### Problem description
Make an exact copy of all the records that follow, apart from the pictures.

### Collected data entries

■ ■ ■

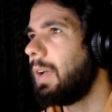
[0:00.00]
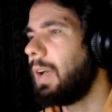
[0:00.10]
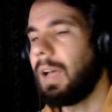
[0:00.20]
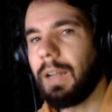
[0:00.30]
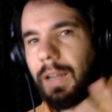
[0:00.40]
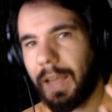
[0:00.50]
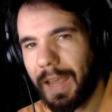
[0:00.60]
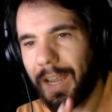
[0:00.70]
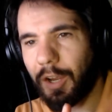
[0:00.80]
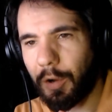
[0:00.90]
a
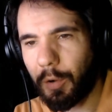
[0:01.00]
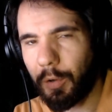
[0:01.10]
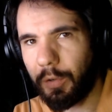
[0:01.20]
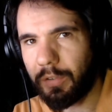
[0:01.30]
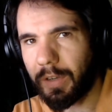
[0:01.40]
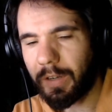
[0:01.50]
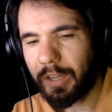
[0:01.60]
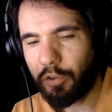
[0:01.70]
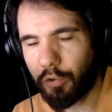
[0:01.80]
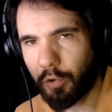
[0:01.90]
Land Cruiser, like
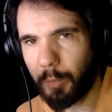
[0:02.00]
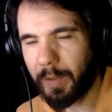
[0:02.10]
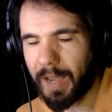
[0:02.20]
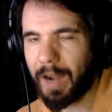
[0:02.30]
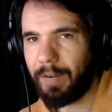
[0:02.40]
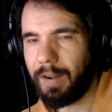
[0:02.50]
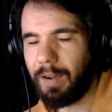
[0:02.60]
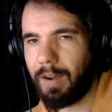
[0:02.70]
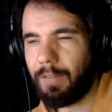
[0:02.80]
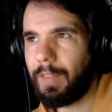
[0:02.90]
a troop carrier,
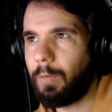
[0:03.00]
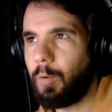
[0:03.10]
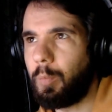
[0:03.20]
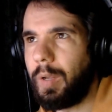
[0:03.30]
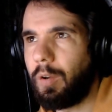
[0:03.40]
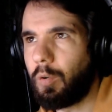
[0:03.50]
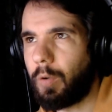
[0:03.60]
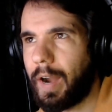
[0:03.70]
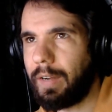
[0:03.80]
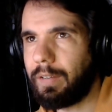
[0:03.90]
I think would be
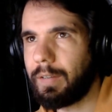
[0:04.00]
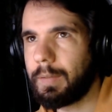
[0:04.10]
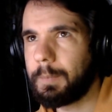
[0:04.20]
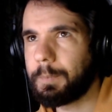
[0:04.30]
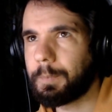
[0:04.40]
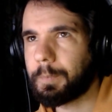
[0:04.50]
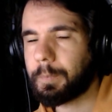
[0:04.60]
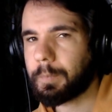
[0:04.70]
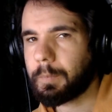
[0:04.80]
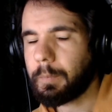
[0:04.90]
great.
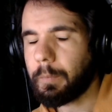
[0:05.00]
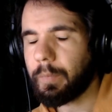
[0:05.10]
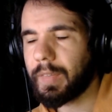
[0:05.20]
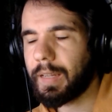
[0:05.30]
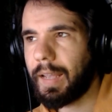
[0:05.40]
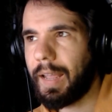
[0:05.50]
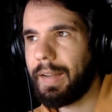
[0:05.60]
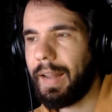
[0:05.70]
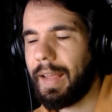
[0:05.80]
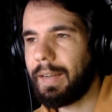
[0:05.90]

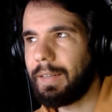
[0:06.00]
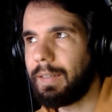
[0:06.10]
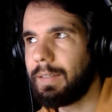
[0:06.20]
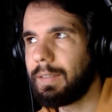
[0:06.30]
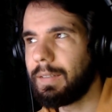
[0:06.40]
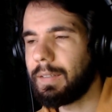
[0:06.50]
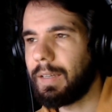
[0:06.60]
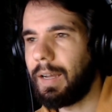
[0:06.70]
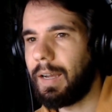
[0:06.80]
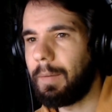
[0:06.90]
And then,
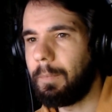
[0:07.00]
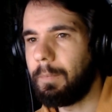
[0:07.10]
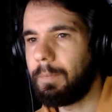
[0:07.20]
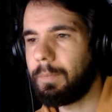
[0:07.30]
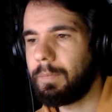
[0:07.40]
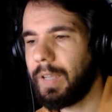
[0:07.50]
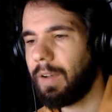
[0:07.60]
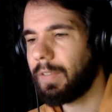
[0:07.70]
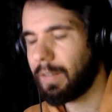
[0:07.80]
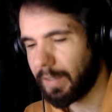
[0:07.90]
I
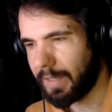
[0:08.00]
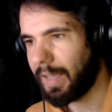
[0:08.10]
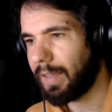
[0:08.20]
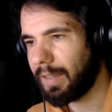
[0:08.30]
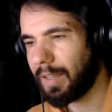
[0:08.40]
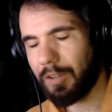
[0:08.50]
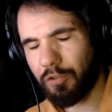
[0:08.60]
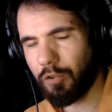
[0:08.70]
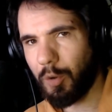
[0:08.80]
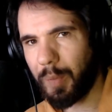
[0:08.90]
think a
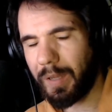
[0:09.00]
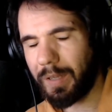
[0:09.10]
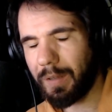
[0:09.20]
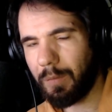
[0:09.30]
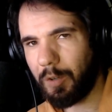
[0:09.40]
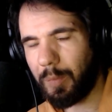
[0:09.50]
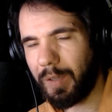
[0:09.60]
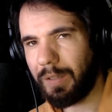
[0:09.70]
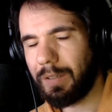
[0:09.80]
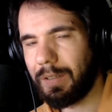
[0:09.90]
troopy would
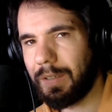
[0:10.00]
be,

■ ■ ■

### Answer below
[0:00.00]
[0:00.10]
[0:00.20]
[0:00.30]
[0:00.40]
[0:00.50]
[0:00.60]
[0:00.70]
[0:00.80]
[0:00.90]
a
[0:01.00]
[0:01.10]
[0:01.20]
[0:01.30]
[0:01.40]
[0:01.50]
[0:01.60]
[0:01.70]
[0:01.80]
[0:01.90]
Land Cruiser, like
[0:02.00]
[0:02.10]
[0:02.20]
[0:02.30]
[0:02.40]
[0:02.50]
[0:02.60]
[0:02.70]
[0:02.80]
[0:02.90]
a troop carrier,
[0:03.00]
[0:03.10]
[0:03.20]
[0:03.30]
[0:03.40]
[0:03.50]
[0:03.60]
[0:03.70]
[0:03.80]
[0:03.90]
I think would be
[0:04.00]
[0:04.10]
[0:04.20]
[0:04.30]
[0:04.40]
[0:04.50]
[0:04.60]
[0:04.70]
[0:04.80]
[0:04.90]
great.
[0:05.00]
[0:05.10]
[0:05.20]
[0:05.30]
[0:05.40]
[0:05.50]
[0:05.60]
[0:05.70]
[0:05.80]
[0:05.90]

[0:06.00]
[0:06.10]
[0:06.20]
[0:06.30]
[0:06.40]
[0:06.50]
[0:06.60]
[0:06.70]
[0:06.80]
[0:06.90]
And then,
[0:07.00]
[0:07.10]
[0:07.20]
[0:07.30]
[0:07.40]
[0:07.50]
[0:07.60]
[0:07.70]
[0:07.80]
[0:07.90]
I
[0:08.00]
[0:08.10]
[0:08.20]
[0:08.30]
[0:08.40]
[0:08.50]
[0:08.60]
[0:08.70]
[0:08.80]
[0:08.90]
think a
[0:09.00]
[0:09.10]
[0:09.20]
[0:09.30]
[0:09.40]
[0:09.50]
[0:09.60]
[0:09.70]
[0:09.80]
[0:09.90]
troopy would
[0:10.00]
be,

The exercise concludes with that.